▶ **EXERCISE DESCRIPTION**: Would you reproduce exactly the lines below from the one holding "Frames from a" through the one holding "[1:32.23-1:36.03]", inclusive, and no others?

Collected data
•••••
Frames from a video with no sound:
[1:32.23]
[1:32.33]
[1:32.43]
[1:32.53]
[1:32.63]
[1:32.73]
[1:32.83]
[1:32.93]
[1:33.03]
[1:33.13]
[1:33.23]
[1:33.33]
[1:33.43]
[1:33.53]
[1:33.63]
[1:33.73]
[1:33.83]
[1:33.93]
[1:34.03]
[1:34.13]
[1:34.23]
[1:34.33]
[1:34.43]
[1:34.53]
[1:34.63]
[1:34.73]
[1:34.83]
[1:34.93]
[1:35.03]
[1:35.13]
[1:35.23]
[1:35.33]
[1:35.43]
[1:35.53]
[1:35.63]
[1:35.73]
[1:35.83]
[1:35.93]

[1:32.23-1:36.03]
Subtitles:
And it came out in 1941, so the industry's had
•••••
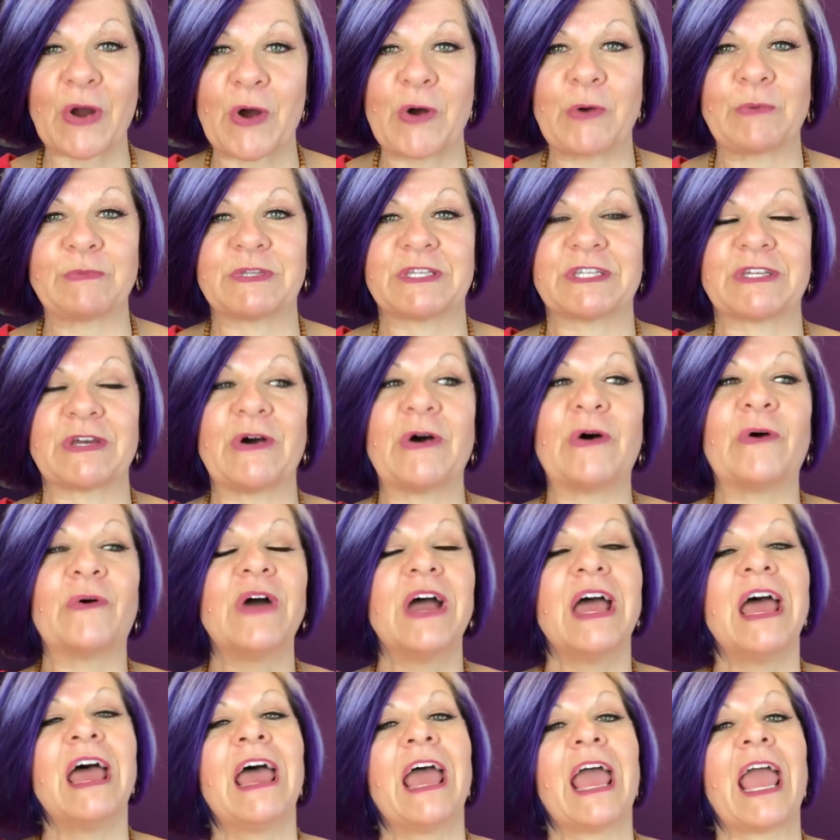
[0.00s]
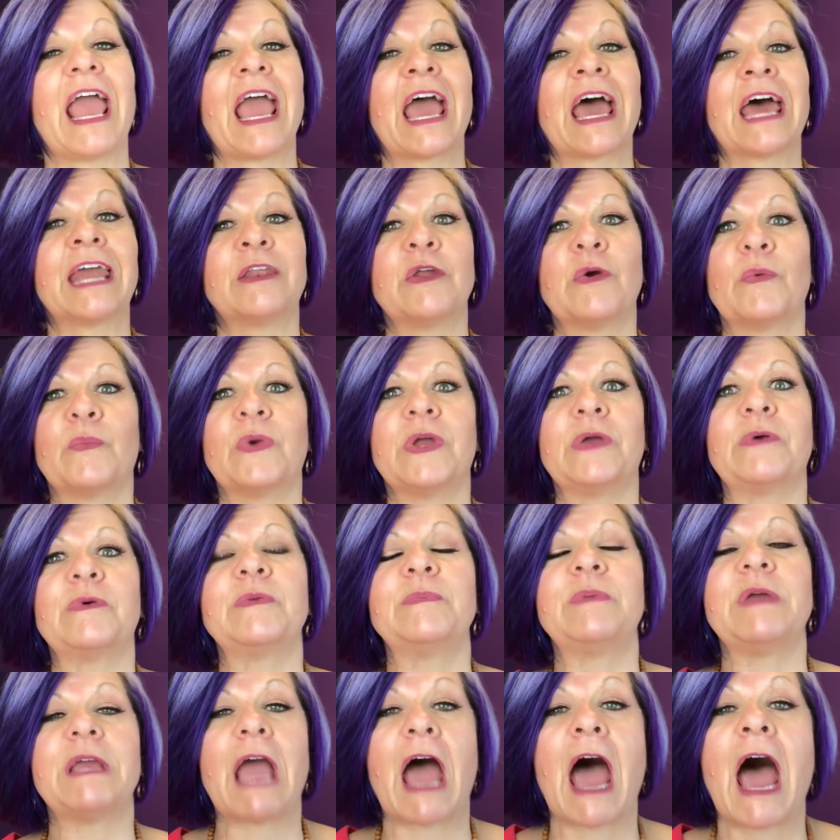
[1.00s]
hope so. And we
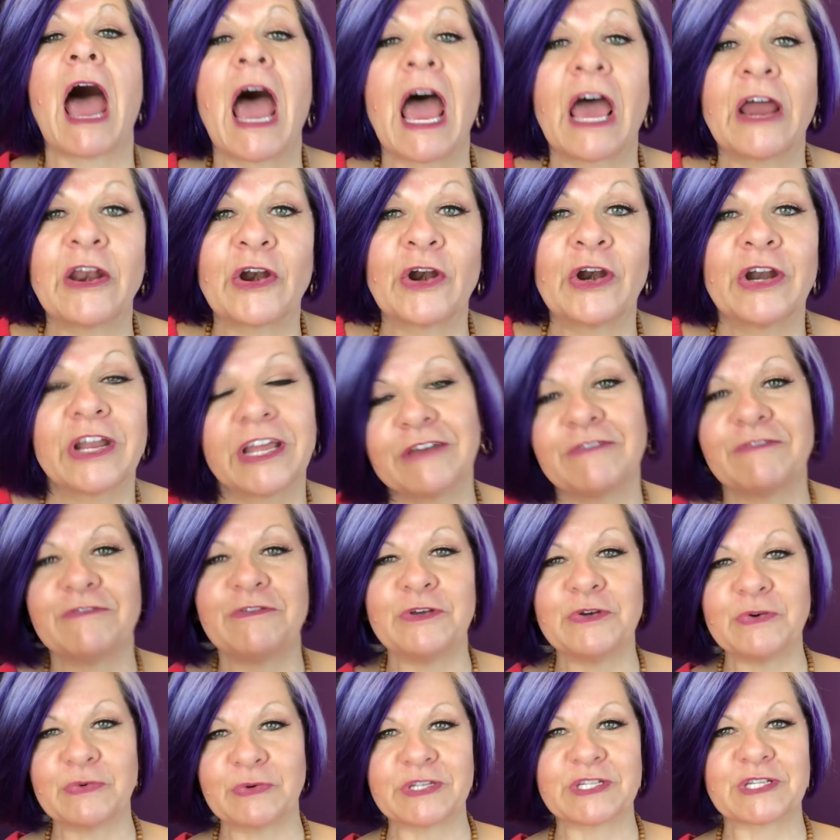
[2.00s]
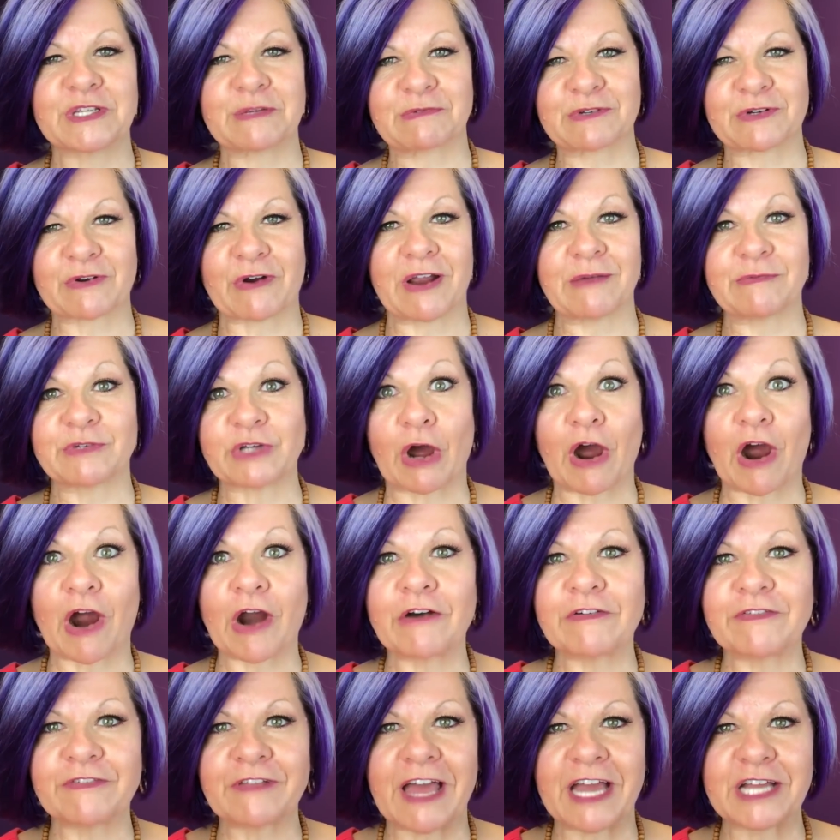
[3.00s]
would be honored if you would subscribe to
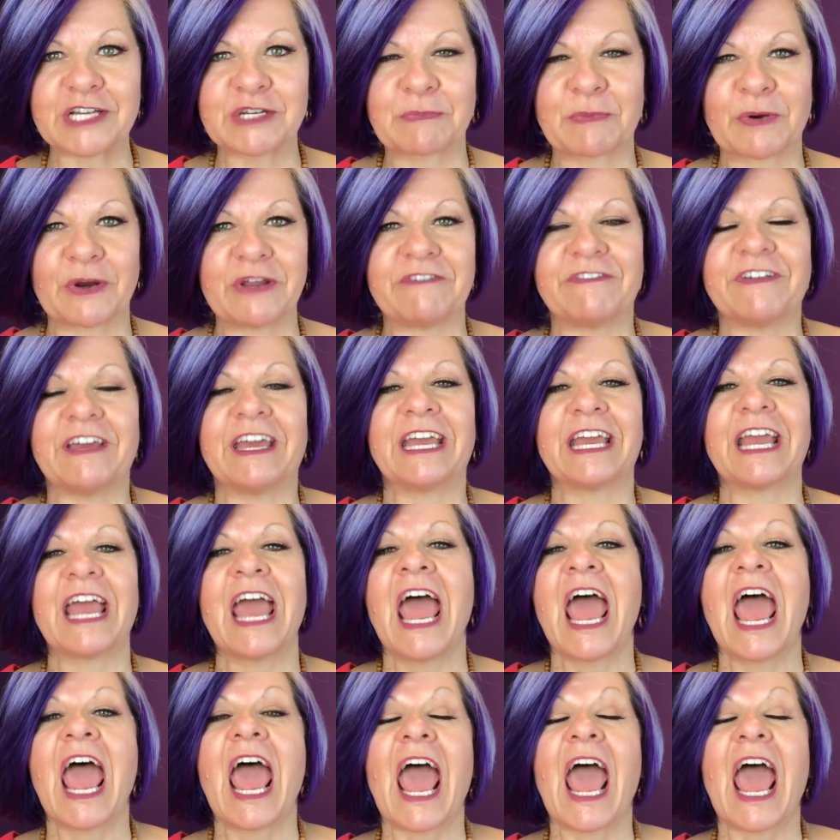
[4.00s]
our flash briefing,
•••••
▶ **WRITTEN ANSWER**:
Frames from a video with no sound:
[1:32.23]
[1:32.33]
[1:32.43]
[1:32.53]
[1:32.63]
[1:32.73]
[1:32.83]
[1:32.93]
[1:33.03]
[1:33.13]
[1:33.23]
[1:33.33]
[1:33.43]
[1:33.53]
[1:33.63]
[1:33.73]
[1:33.83]
[1:33.93]
[1:34.03]
[1:34.13]
[1:34.23]
[1:34.33]
[1:34.43]
[1:34.53]
[1:34.63]
[1:34.73]
[1:34.83]
[1:34.93]
[1:35.03]
[1:35.13]
[1:35.23]
[1:35.33]
[1:35.43]
[1:35.53]
[1:35.63]
[1:35.73]
[1:35.83]
[1:35.93]

[1:32.23-1:36.03]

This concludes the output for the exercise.